To be published, you have to write! That sounds simplistic, but I can't tell you how many people come to me and tell me they have "great" ideas for a book and ask what they should do. I offer to look at their books and they almost always have not even written a word. You have to write, re-write, then start again. When you have shown it to friends and family and think it is ready, write a short proposal, include a few sample pages, and contact publishers. Don't ever send a proposal to anyone without including stamped, self addressed envelopes and don't ever send your only copy. Don't be discouraged by rejection. My very best work is a series I have been writing for the last few years. It has been rejected by about 40 publishers. I keep trying. If I never can find a publisher I will publish it myself, with a vanity publisher. It is very discouraging, but I won't give up.


All art teachers learn in college how stifling and damaging coloring books are for children, but classroom teachers and parents never get the message. I was back at graduate school after many years of teaching. The professor suggested that instead of doing the assignments he had given the younger people in the class, we come up with something that reflected my teaching experience. I kept asking him what he wanted me to do and he kept saying "we'll see". The semester went on and all the students in the class kept handing in their assignments and I had nothing to do. I was al ittle worried about how I would get a good grade. One day, when the professor started his lecture on the subject of how bad coloring books are I raised my hand and said "Art teachers hear this all the time, but we never give coloring books to children. Why doesn't someone do something to reach the parents with this information.They don't buy their children coloring books because they are bad parents, they just don't ever hear the lecture we hear all the time." "That" he said, pointing at me, "is your assignment for the term". I put together all of the tried and true art lessons I was doing with my students and presented them, in a coloring book format, to the whole class. At the end of my presentation I was shocked when everyone clapped. The professor loved it and suggested that I try to get it published. My (now ex) brother in law had a book published by Henry Holt and at the next time I saw him I proudly told him the story and what the professor had said. He offered to show the book to his editor, who loved it and sent it to the children's department which rejected it immediately. She liked it so much she went to the publisher and asked for permission to publish it herself, even though children's books were not her department. Since then, I have published 21 books, most with Henry Holt.
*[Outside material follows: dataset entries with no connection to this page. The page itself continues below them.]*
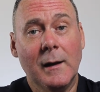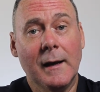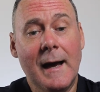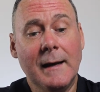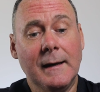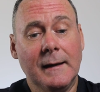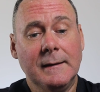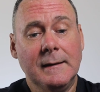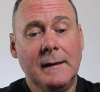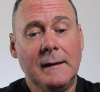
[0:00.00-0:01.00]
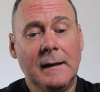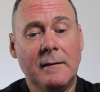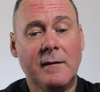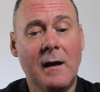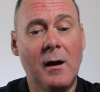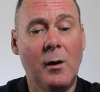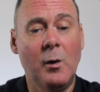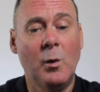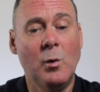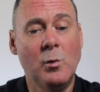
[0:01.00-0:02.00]
Well done. Let's
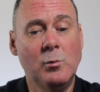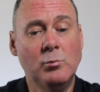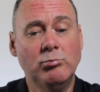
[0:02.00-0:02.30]
go.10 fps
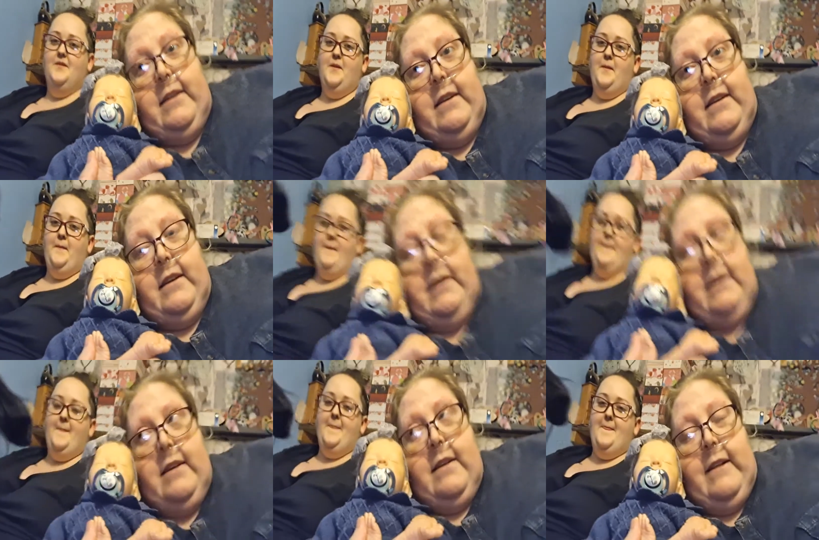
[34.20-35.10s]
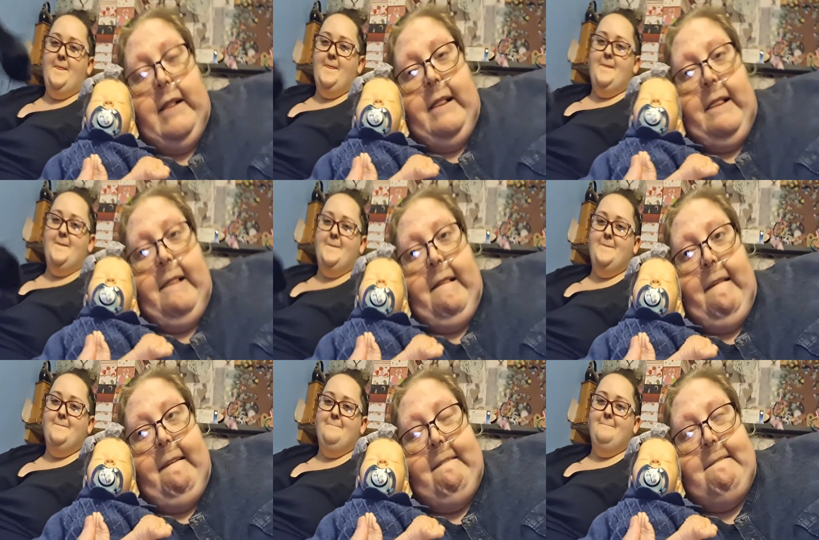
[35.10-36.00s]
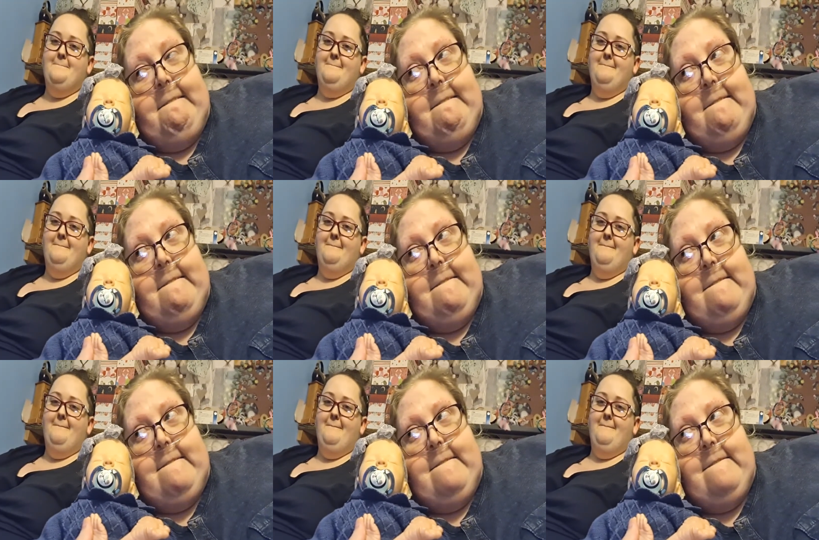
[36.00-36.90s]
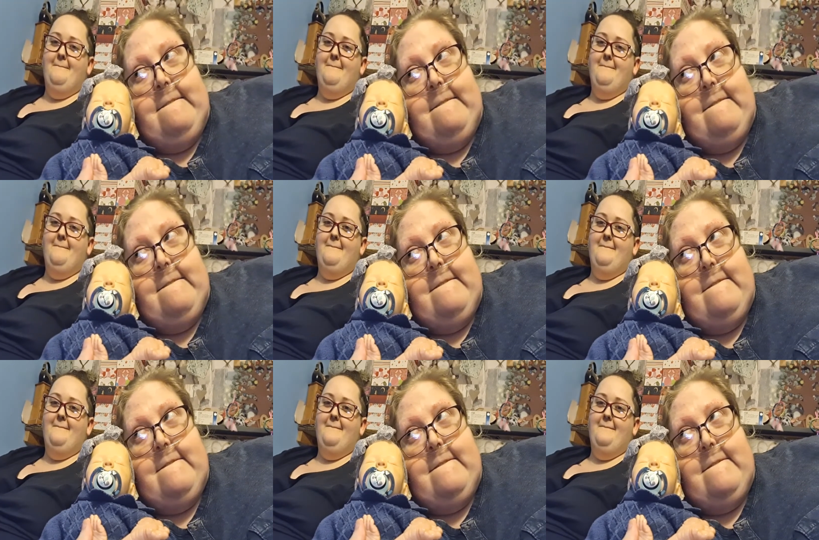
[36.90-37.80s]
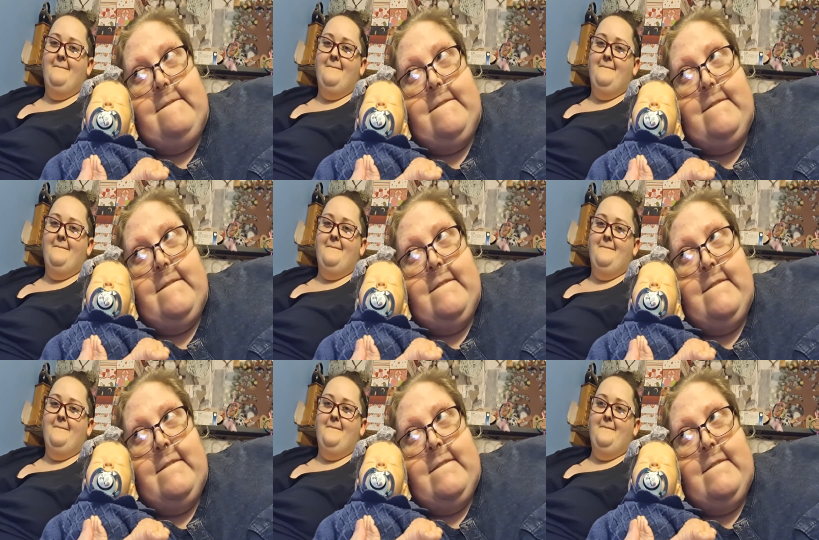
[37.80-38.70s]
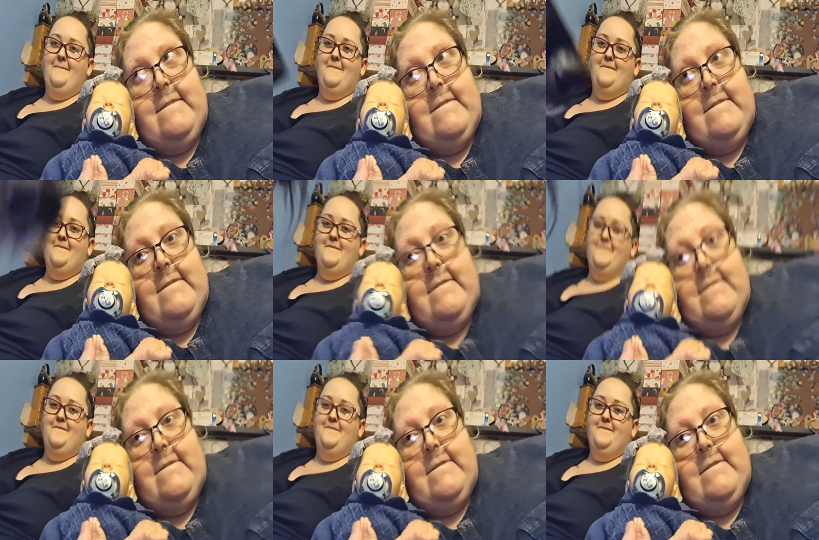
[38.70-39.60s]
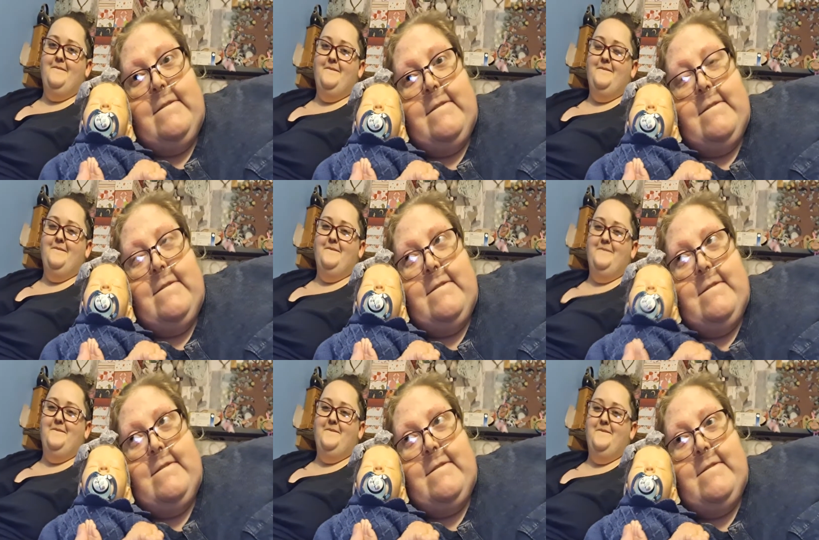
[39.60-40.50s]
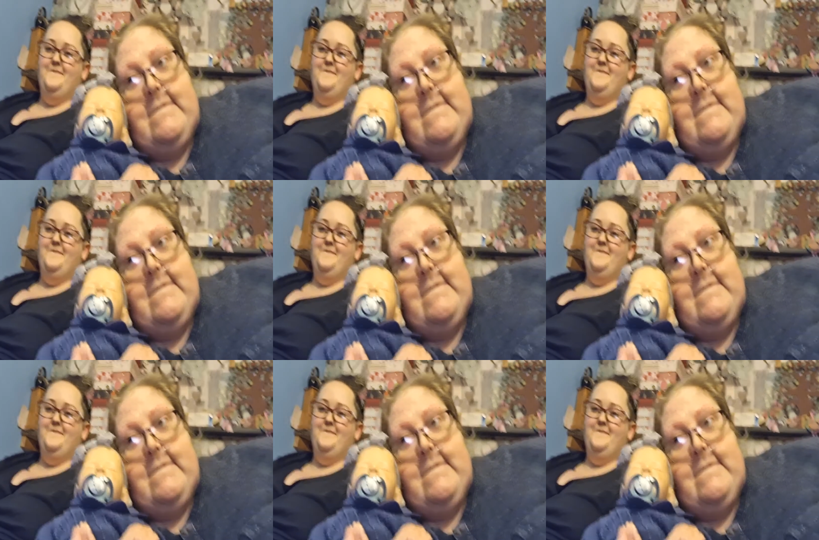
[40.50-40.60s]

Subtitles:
No one is speaking in this clip.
Where can our readers go to learn more about your work and how they

can change the ways in which their children are learning art?

I have a web site ... Parents of children under the age of five should read my books PLEASE TOUCH® and YOUNG AT ART®. They are filled with photos of Jason, his friends and my students and of me doing art and talk about how important scribbling is to prepare children to read. Parents of children over the age of 6 will want THE ANTI-COLORING BOOKS®. They include suggestions and motivation to encourage children who have outgrown scribbling to draw pictures.




3 comments:

Samantha said...

This is amazing...I love this story! I am going through this with my middle son (5)right now trying to nurture his love of art and creativity in any way I can. He just recently discovered Bob Ross and is loving watching an episode and then going to his room to paint on his easel. I suppose it is his inspiration right now :) I am definitely going to go to your website right now Susan and get your books too. Love the post Mandy! Thanks so much! Samantha

Deborah at Coco Bonbons said...

It is so awesome that I just stumbled upon this blog!!! I am getting ready to start teaching an art appreciate class at my daughter's pre-school. I suggested the class because I hate to see a child's creativity stifled. I am on my way to pick up Susan's books!!!

Claire said...

What a great story! Thanks for sharing!!!